Exercise:
Print out the data exactly, keeping every image out of it.

Source material:
■ ■ ■

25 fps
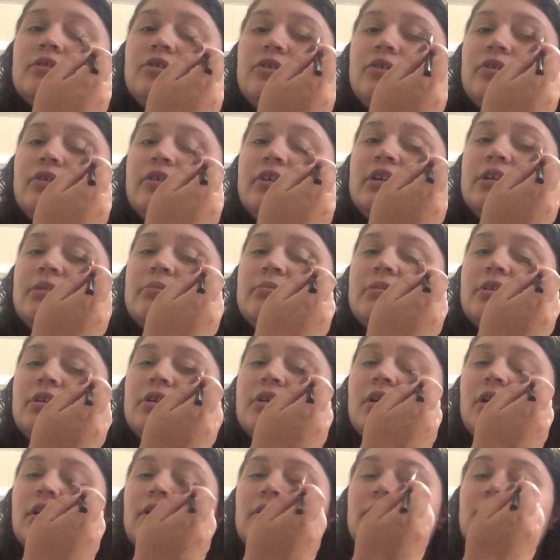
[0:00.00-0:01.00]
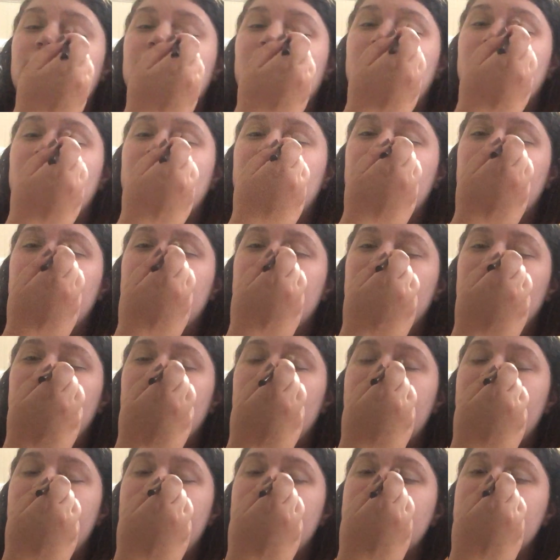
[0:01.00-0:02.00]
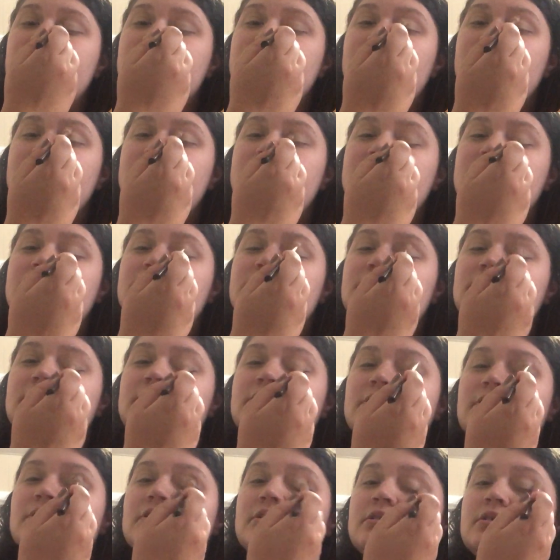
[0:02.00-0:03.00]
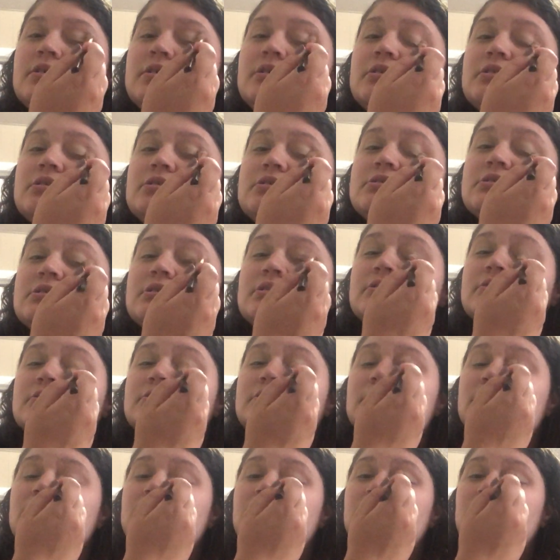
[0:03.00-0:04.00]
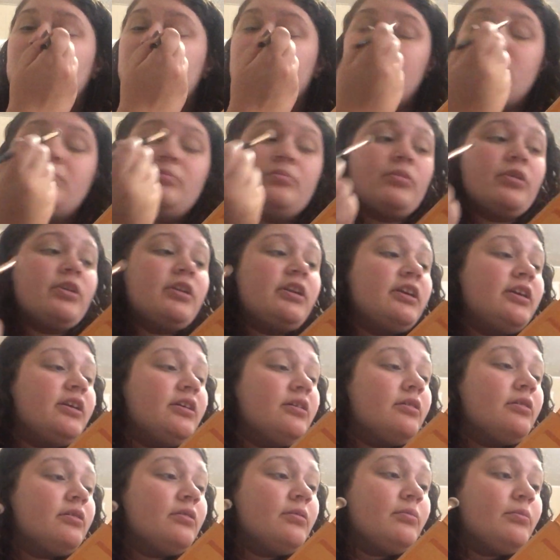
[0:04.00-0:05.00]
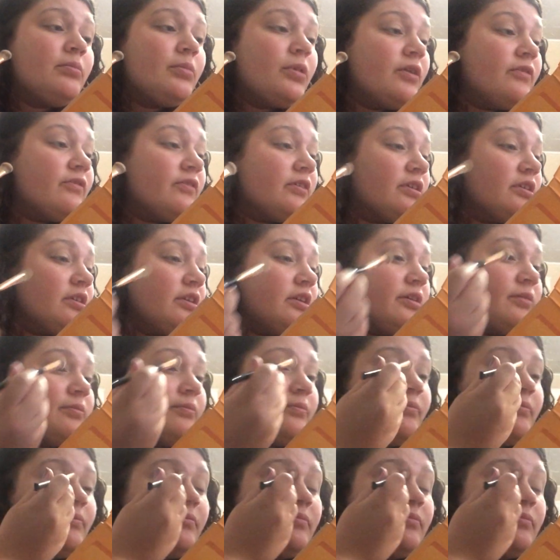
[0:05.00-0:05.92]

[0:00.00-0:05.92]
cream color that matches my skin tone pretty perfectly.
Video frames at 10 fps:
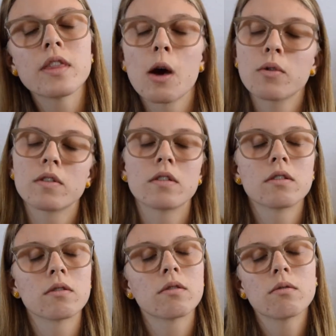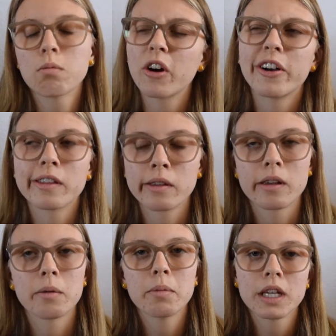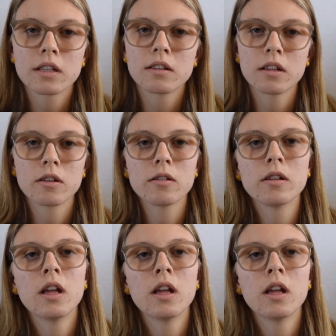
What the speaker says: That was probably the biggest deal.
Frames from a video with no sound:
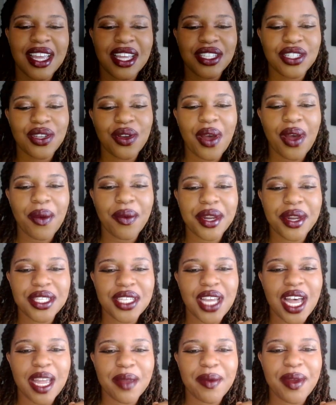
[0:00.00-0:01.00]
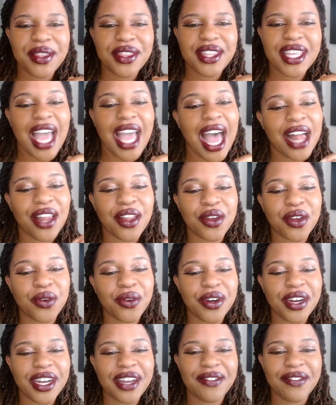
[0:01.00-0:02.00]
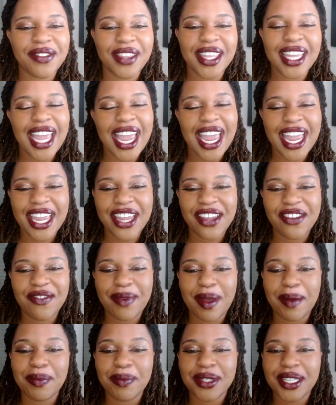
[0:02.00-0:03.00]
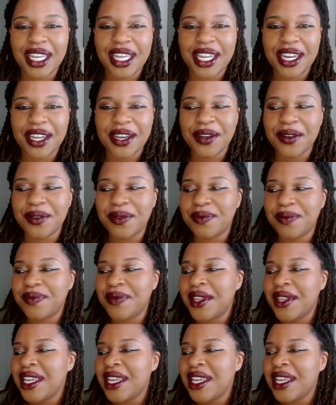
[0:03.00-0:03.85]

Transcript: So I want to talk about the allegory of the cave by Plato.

■ ■ ■

Solution:
25 fps
[0:00.00-0:01.00]
[0:01.00-0:02.00]
[0:02.00-0:03.00]
[0:03.00-0:04.00]
[0:04.00-0:05.00]
[0:05.00-0:05.92]

[0:00.00-0:05.92]
cream color that matches my skin tone pretty perfectly.
Video frames at 10 fps:
What the speaker says: That was probably the biggest deal.
Frames from a video with no sound:
[0:00.00-0:01.00]
[0:01.00-0:02.00]
[0:02.00-0:03.00]
[0:03.00-0:03.85]

Transcript: So I want to talk about the allegory of the cave by Plato.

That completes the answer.